DIRECTIONS: Once the images are set aside, return every entry exactly.

EXTRACTED RECORDS: Begin

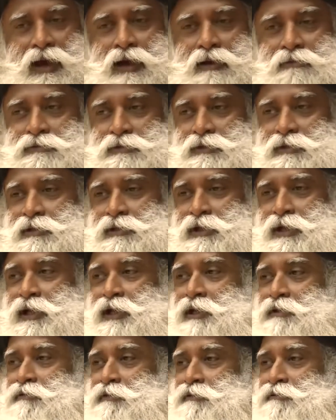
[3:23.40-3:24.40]
After
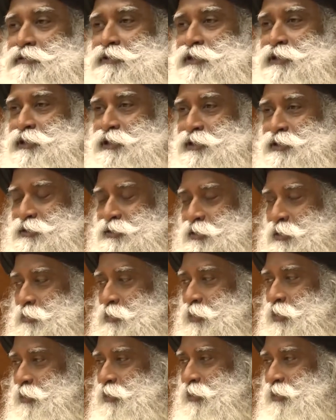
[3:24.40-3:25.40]
nearly 50 years
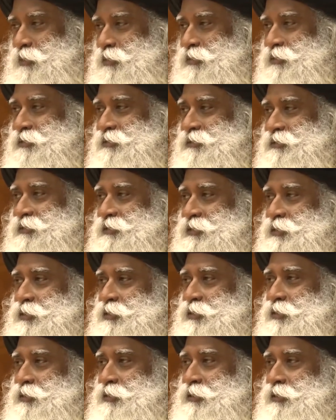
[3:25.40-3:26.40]
or more,
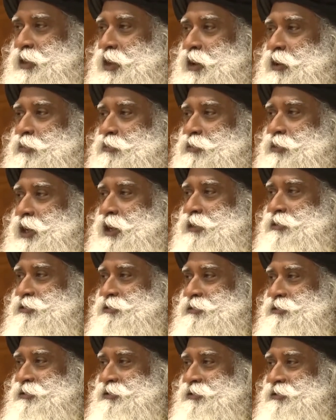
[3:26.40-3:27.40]
now
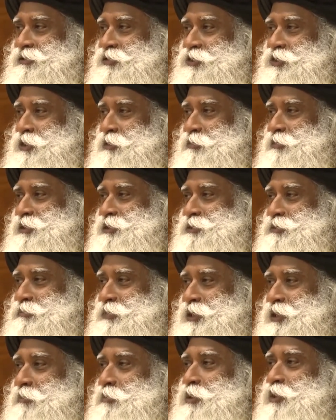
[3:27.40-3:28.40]
that dream is
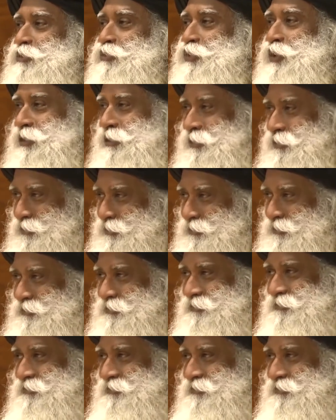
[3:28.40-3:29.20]
becoming real.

EXTRACTED RECORDS: End

TASK SOLUTION:
[3:23.40-3:24.40]
After
[3:24.40-3:25.40]
nearly 50 years
[3:25.40-3:26.40]
or more,
[3:26.40-3:27.40]
now
[3:27.40-3:28.40]
that dream is
[3:28.40-3:29.20]
becoming real.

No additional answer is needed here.